Changes in Capital Structure: Changes in an issuer’s charter or by-laws may be required by state or federal regulation. In general, the adviser will cast client votes in accordance with management on such proposals. However, the adviser will consider carefully any proposal regarding a change in corporate structure that is not required by state or federal regulation.
Corporate Restructurings, Mergers and Acquisitions: The adviser believes proxy votes dealing with corporate reorganizations are an extension of the investment decision.

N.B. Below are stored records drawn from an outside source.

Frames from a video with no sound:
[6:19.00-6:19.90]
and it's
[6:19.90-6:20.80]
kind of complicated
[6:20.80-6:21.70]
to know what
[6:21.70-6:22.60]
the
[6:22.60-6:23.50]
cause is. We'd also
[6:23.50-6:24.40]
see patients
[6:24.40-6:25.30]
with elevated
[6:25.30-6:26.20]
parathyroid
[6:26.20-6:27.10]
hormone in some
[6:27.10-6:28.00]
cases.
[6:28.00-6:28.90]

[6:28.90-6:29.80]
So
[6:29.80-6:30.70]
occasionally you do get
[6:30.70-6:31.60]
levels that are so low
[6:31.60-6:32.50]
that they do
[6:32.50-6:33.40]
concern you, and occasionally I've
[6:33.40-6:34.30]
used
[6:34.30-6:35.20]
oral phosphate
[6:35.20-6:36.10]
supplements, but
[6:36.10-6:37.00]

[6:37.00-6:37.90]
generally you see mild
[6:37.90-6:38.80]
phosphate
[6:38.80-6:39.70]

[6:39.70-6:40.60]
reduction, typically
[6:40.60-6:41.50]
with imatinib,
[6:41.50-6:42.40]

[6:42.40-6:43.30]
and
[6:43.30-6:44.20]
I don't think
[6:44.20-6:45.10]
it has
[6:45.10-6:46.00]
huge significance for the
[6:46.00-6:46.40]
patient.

Accordingly, the adviser will analyze such proposals on a case-by-case basis and vote in accordance with its perception of client interests.
Proposals Affecting Shareholder Rights: The adviser generally will vote in favor of proposals that give shareholders a greater voice in the affairs of an issuer and oppose any measure that seeks to limit such rights. However, when analyzing such proposals, the adviser will balance the financial impact of the proposal against any impairment of shareholder rights as well as of a client’s investment in the issuer.
Corporate Governance: The adviser recognizes the importance of good corporate governance. Accordingly, the adviser generally will favor proposals that promote transparency and accountability within an issuer.
Anti-Takeover Measures: The adviser will evaluate, on a case-by-case basis, any proposals regarding anti-takeover measures to determine the measure’s likely effect on shareholder value dilution.
Stock Splits: The adviser generally will vote with management on stock split matters.
Limited Liability of Directors: The adviser generally will vote with management on matters that could adversely affect the limited liability of directors.
Social and Corporate Responsibility: The adviser will review proposals related to social, political and environmental issues to determine whether they may adversely affect shareholder value. The adviser may abstain from voting on such proposals where they do not have a readily determinable financial impact on shareholder value.